An operation that is either constructing a string intended in a GUI control,  or text-to-speech in a voice UI, where the latency is human-scale, may allow for argument access that isn’t as time critical.
> - Victor
> 
> 
>> 
> 
> On Tue, Jan 14, 2020 at 2:57 PM Steven R. Loomis via SG16 <sg16_at_[hidden] <mailto:sg16_at_[hidden]>> wrote:
> Hi Corentin.,
> 
> --
> Steven R. Loomis | @srl295 | git.io/srl295 <http://git.io/srl295>
> 
> 
> 
>> El ene. 13, 2020, a las 5:46 p. m., Corentin Jabot <corentinjabot_at_[hidden] <mailto:corentinjabot_at_[hidden]>> escribió:
>> 
>> + message-format-wg_at_[hidden] <mailto:message-format-wg_at_[hidden]>
>> 
>> Hello.
>> Let me (try to) describe the current state of things in C++ and future directions.
>> Of course this will be my opinions and not necessarily that of SG16 or WG21.
> 
> Thank you!
> 
>> 
>> C++20 (which is on course to be approved next month) will provide a new feature in the name of std::format derived from the popular fmt library (https://fmt.dev/ <https://fmt.dev/>), itself heavily inspired and sharing the syntax of python's format function.
>> 
>> std::format("Hello {}", "World") -> "Hello World";
>> std::format("{2} + {1} = {0}", 3, 1.0, 2) -> "1.0 + 2 = 3";
>> 
>> Of interest to Unicode and localization:
>> For now this function is mostly byte based, in that it is encoding agnostic.
>> However we made the interesting decision that padding is based on display width (which is fuzzily specified),  as we realized the primary use case for padding was the creation of console interface
> 
> display width is complex… Unicode’s East Asian Width is often used for character width, but there’s more to that (and see <https://www.unicode.org/reports/tr11/#Scope <https://www.unicode.org/reports/tr11/#Scope>> … see for example https://github.com/nodejs/node/blob/b0a762157793b0d9143eaa7c270da91932f2a64f/src/node_i18n.cc#L729 <https://github.com/nodejs/node/blob/b0a762157793b0d9143eaa7c270da91932f2a64f/src/node_i18n.cc#L729> in Node.js — going beyond wcwidth, etc which do not reflect many terminal emulators’ behavior.
> 
> Is the function itself mostly designed for the console or generalized use in application (such as non-terminal UI)?
>> By default this function will format all types, notably numbers using the C locale.. locale is explicitly opt-in : std::format(locale("fr_FR"), "{:L}", 1.0) -> "1,0";
>> It is not a translation facility, but does support positional arguments with index.
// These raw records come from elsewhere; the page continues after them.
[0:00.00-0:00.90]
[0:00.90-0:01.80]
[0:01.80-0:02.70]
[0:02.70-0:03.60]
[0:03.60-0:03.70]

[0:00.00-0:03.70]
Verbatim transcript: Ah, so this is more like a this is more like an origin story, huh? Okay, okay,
I am afraid that identifier based positional arguments would result in more cumbersome and less efficient APIS for C++ as it would require some kind of dictionary
> Positional with index is then localizable, something like “User {} requests {}.” is not as localizable because the order may need to change.
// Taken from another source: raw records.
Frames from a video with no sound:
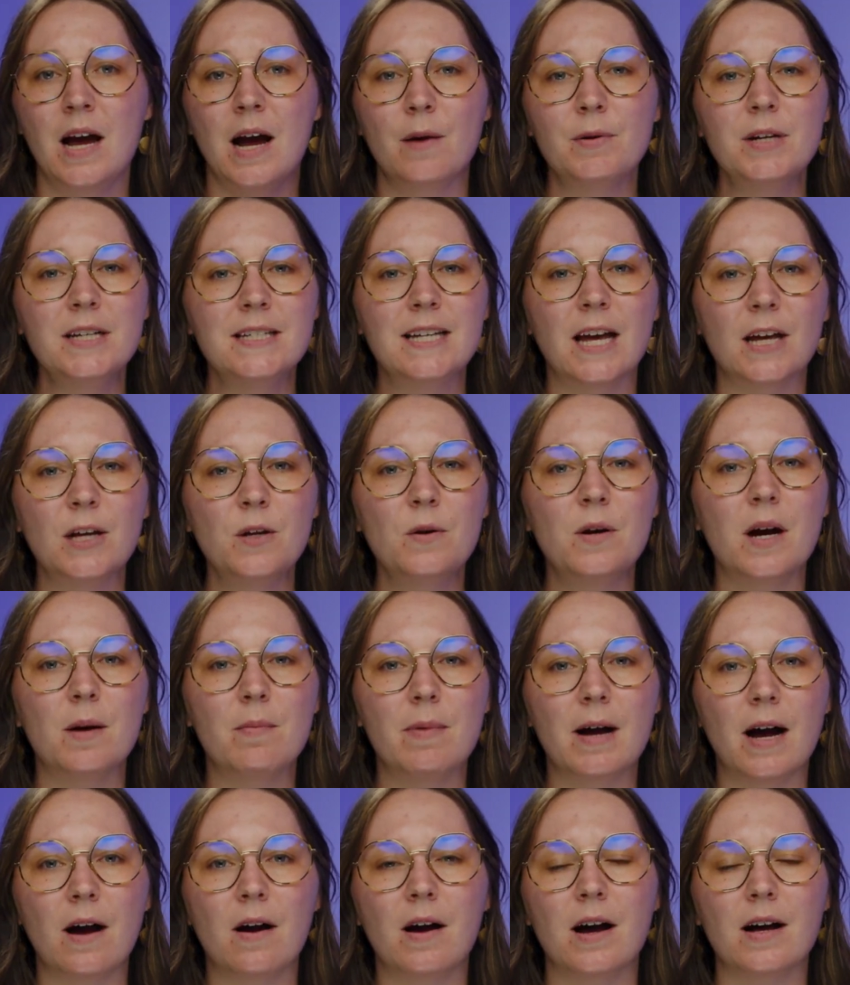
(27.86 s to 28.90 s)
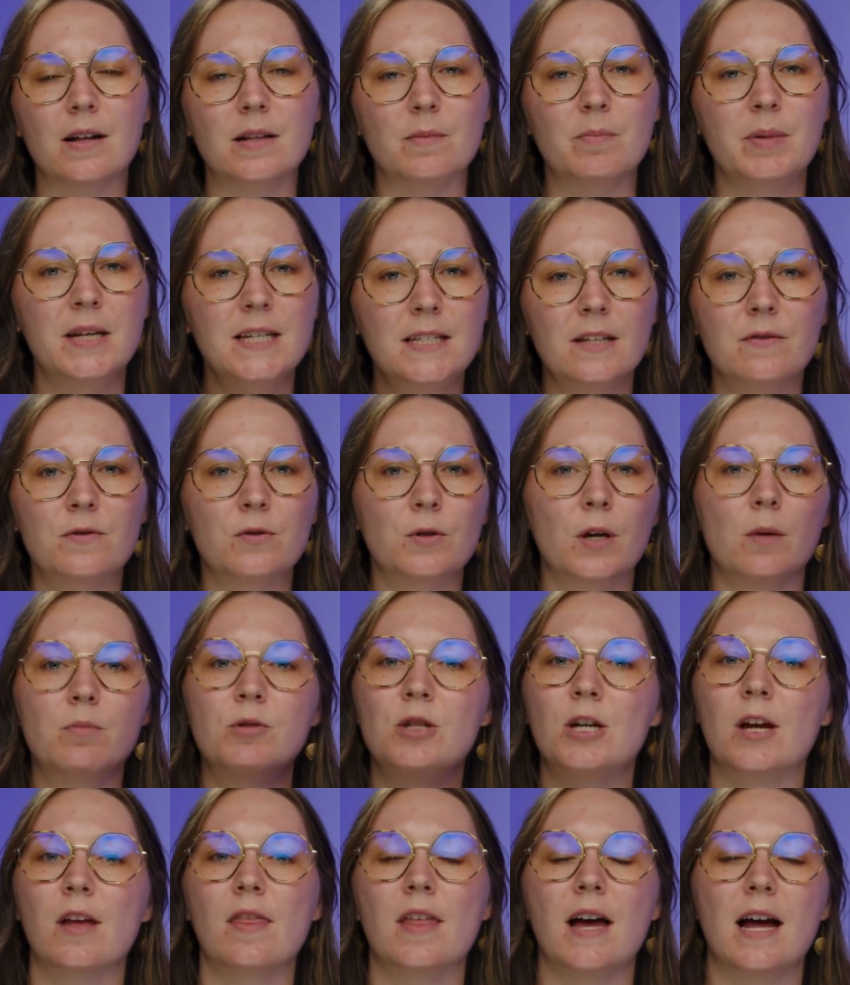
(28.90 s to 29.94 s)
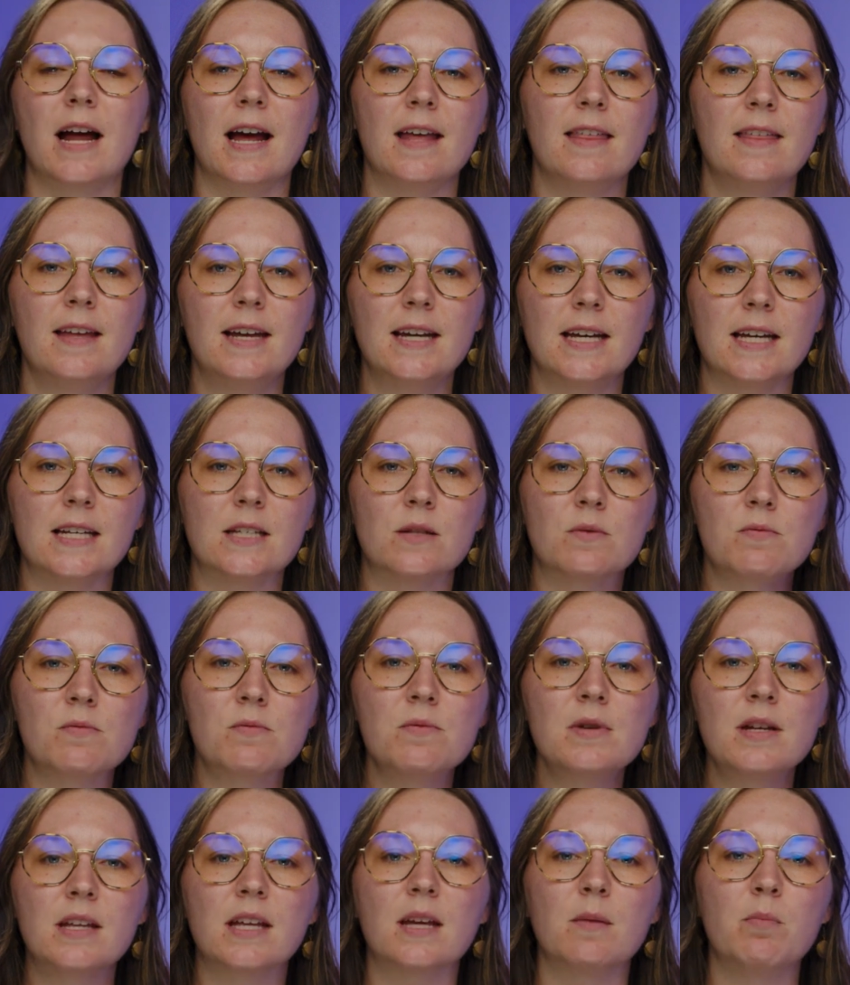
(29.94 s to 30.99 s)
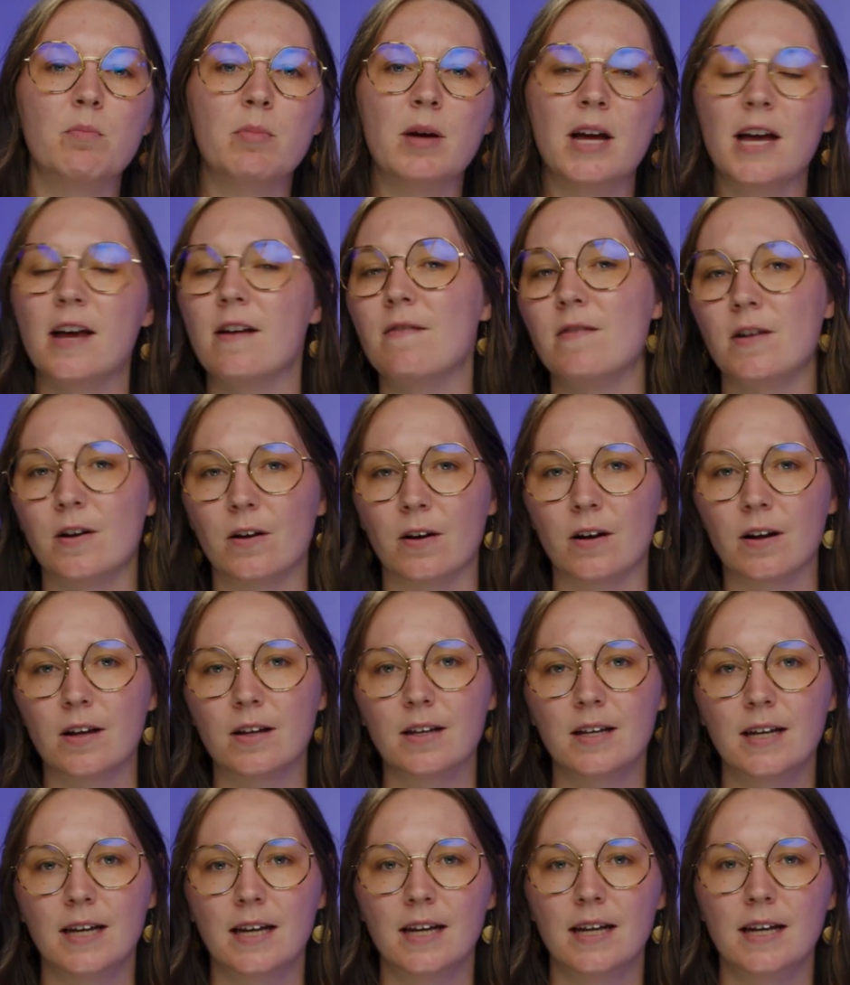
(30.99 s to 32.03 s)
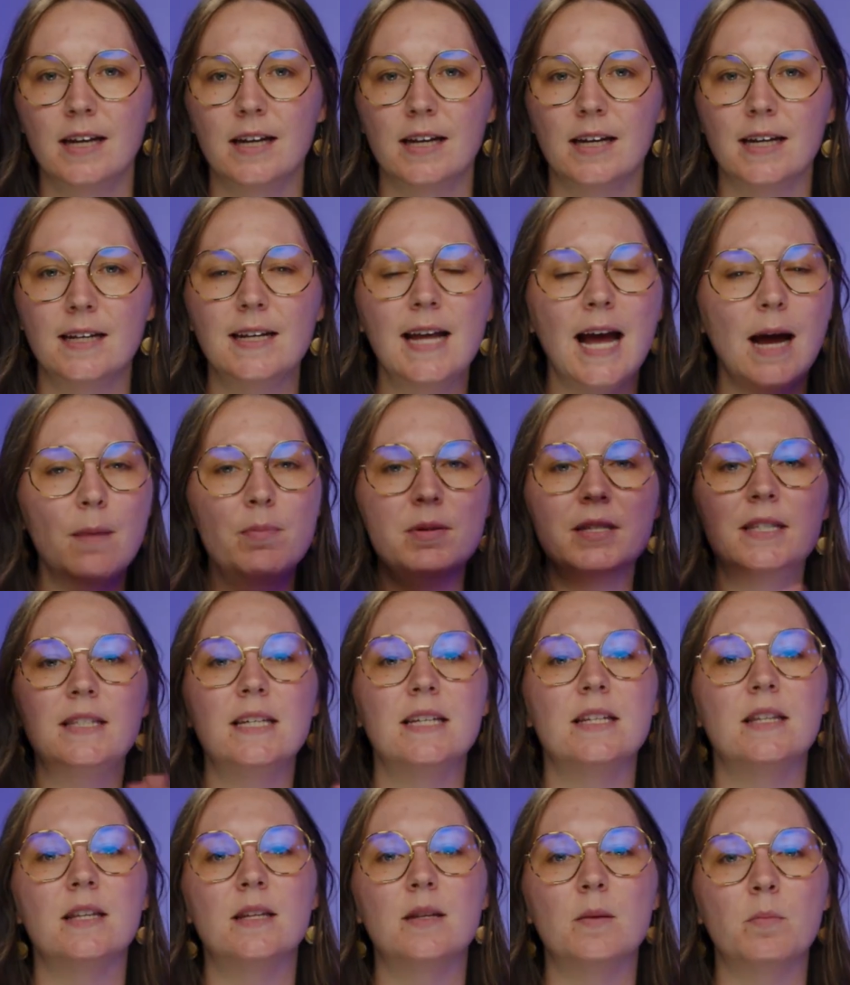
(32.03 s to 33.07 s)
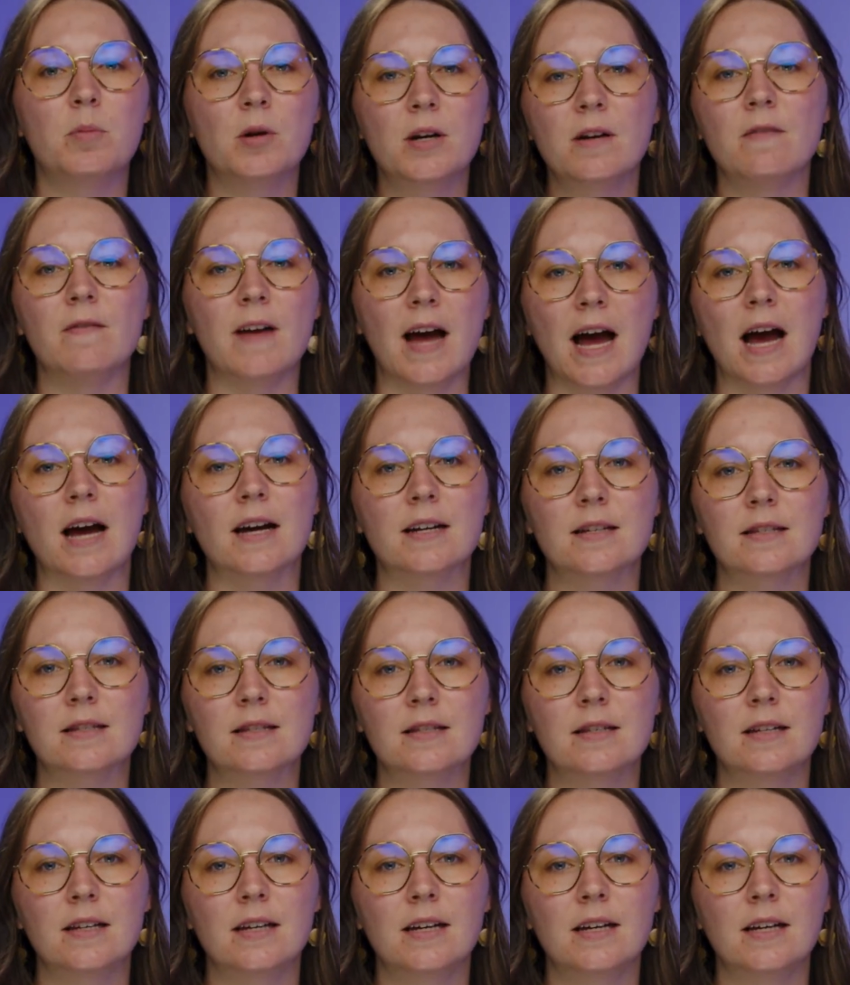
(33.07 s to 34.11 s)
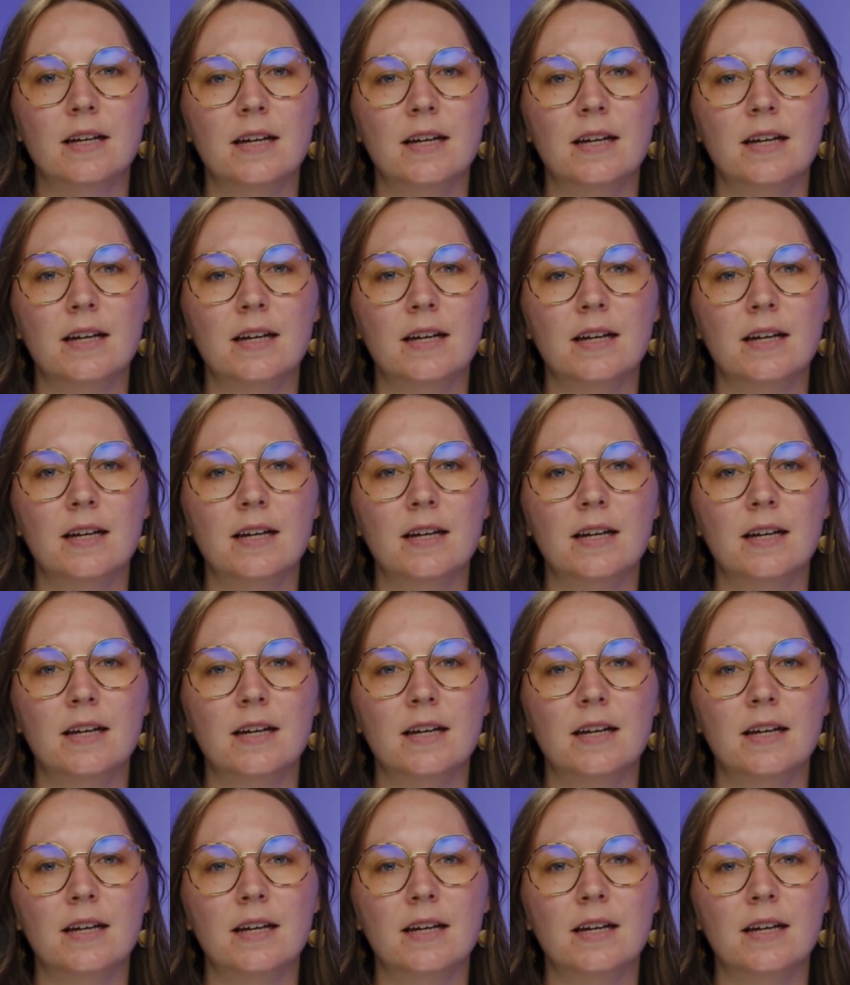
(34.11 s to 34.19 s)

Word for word: I want to tell you about a piece of scripture that I think is really pivotal, and it happens in the book of Acts.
>> Each type of entity can have a set of options which are determined by its type. Formatters are user defined and the standard does provide formatting for numbers, strings, date/time and a few other things.
> 
> 
>> There is some consensus that we should in the future extend that interface rather than iostream as it is much more efficient and easier to use.
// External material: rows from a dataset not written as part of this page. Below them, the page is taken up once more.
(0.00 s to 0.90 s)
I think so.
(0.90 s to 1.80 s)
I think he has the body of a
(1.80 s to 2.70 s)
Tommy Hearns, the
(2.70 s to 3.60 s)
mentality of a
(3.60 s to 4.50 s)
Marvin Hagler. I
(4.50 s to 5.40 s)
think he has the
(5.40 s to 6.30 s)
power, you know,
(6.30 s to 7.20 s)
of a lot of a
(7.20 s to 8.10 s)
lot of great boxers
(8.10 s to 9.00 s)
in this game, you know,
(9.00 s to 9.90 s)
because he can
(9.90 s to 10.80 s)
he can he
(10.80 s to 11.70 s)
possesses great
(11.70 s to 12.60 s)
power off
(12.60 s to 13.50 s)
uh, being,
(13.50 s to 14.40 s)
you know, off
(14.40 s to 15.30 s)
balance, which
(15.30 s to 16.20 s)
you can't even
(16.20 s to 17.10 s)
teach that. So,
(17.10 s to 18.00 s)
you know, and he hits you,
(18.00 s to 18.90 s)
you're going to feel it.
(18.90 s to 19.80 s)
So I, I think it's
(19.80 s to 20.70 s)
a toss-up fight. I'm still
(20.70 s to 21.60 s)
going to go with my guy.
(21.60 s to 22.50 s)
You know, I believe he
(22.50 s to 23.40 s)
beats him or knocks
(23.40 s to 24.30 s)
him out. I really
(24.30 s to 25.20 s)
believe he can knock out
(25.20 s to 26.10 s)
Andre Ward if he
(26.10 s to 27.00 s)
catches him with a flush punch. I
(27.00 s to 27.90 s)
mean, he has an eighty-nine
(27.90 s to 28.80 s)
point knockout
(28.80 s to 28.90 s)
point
>> I think that sharing a syntax which is easy to use between C++ and Python is a great benefit and it would be interesting to see if Unicode can build on it too.
> 
> Yes. Please provide input to the MFWG then. You might update or create an issue at https://github.com/unicode-org/message-format-wg/issues <https://github.com/unicode-org/message-format-wg/issues>
>> 
>> That is for C++20.
>> As for the future and things we might benefit from:
>> 
>> I don't think any one is looking at translation s in the C++ standard and to be honest we are spread a bit thin. we do have std::messages which is a wrapper over gettext,does not support pluralization and, as far as I can tell, has very little uses.
> 
> That’s why MessageFormat was created, first in Java and soon after in ICU C++/Java. (Note that the MFWG is not standardizing ICU, it’s creating a follow-on to ICU’s format.) Localization of these messages is a critical requirement. The message formats represented by the working group are in heavy use.
> 
>> If we were to look at translations someday, it is clear that having a spec we can reference would be almost necessary. 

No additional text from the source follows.